The same superlatives can be said for Kenneth Branagh.  An excellent actor in his own right and a fellow lover of great performance and Shakespeare, he had to relish playing one of his heroes in Olivier.  You can almost say that, at some point in his career, Branagh was born to play Laurence Olivier.  This was a great chance for him to do that.  Like Williams, he nails his real-life character's tone, presence, and traits, and Olivier's story to tell in the film is just as crucial and Monroe's.  He more than deserves the attention he's getting for Best Supporting Actor awards.

My Week with Marilyn is a true story based on two memoirs from the real-life Colin Clark.  This was the only time Marilyn Monroe ever made a movie outside North America.  All told, like the recent Hugo andThe Artist the film is a rich and engaging story of the behind-the-scenes drama of the movie business.  Just like Michelle's Marilyn and the real Marilyn, the movie has charm and attraction every step of the way.  Beautifully filmed and balancing its comedy with its drama well, My Week with Marilyn is one of the best films of 2011.

LESSON #1: FIRST LOVE IS SUCH SWEET DESPERATION-- This is a nice line delivered by Judi Dench's Dame Sybil to Colin and it's true.  First loves are unforgettable, but they normally have us in over our heads.  First loves catch us when we are young and gullible.  They go on to break our hearts and shape the rest of our lives. Imagine if yours was Marilyn Monroe.

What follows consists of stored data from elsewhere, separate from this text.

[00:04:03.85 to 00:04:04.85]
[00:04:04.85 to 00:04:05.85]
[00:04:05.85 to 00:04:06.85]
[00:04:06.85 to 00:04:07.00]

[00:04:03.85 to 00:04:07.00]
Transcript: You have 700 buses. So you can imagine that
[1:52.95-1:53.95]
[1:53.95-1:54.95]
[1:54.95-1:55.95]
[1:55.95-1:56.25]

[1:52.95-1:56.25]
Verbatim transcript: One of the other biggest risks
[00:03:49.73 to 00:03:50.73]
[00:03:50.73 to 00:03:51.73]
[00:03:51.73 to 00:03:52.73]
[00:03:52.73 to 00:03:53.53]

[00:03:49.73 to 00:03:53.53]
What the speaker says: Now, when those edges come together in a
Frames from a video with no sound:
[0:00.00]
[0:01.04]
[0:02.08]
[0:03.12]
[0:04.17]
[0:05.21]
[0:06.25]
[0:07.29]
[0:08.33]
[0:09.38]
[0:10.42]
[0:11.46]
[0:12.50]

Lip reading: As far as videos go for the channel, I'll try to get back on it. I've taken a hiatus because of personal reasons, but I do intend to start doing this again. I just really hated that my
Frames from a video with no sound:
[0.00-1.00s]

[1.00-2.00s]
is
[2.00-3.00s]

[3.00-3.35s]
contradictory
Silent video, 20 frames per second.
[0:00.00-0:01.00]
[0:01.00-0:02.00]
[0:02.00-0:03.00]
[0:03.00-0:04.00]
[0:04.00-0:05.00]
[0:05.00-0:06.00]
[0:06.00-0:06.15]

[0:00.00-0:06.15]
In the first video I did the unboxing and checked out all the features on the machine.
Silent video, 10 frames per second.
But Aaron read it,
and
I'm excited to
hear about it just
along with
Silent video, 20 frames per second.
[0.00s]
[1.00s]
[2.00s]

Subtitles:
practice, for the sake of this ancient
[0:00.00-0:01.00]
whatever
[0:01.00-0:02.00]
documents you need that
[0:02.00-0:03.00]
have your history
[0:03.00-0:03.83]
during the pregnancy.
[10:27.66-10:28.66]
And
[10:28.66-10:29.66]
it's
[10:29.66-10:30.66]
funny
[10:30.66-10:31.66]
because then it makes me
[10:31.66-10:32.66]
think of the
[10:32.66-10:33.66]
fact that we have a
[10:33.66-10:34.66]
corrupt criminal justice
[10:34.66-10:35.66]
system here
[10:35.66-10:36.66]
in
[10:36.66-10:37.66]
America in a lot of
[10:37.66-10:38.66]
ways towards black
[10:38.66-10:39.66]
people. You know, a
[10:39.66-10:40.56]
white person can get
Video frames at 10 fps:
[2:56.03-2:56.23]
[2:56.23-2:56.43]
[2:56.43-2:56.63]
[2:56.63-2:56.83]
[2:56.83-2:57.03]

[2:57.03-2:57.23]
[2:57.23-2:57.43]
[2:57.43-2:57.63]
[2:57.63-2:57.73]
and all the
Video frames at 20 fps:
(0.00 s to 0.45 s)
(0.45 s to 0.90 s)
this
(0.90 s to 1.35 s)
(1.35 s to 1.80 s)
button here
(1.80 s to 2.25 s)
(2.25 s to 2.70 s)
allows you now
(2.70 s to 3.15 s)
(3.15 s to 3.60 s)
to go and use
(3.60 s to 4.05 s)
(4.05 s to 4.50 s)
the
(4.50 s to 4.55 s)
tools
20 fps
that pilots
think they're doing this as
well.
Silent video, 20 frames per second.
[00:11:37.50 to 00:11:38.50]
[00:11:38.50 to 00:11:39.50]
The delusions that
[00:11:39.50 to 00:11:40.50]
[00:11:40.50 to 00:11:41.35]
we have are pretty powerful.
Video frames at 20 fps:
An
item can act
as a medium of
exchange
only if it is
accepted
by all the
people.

LESSON #2: WHEN STYLES CLASH MAKING MOVIES-- In this true story, the classical stage training of Laurence Olivier meets the instinctual method of Marilyn Monroe and it really doesn't work.  Colin's character said it best: Olivier was a great actor trying to be a film star and Monroe was a film star trying to become a great actor.  In order to make their picture, one or the other has to bend their techniques in order for their collaboration to bear fruit.

LESSON #3: DEALING WITH A CELEBRITY-- For as much as some envy celebrities and their lifestyles, people need to know how difficult their lives can be.  While the paparazzi of the 1950s was nowhere near the level that it is today, the lack of privacy as the "most famous face in the world" didn't help Marilyn Monroe.  That attention and pressure fed into her vices, fears, confidence issues, and medical problems.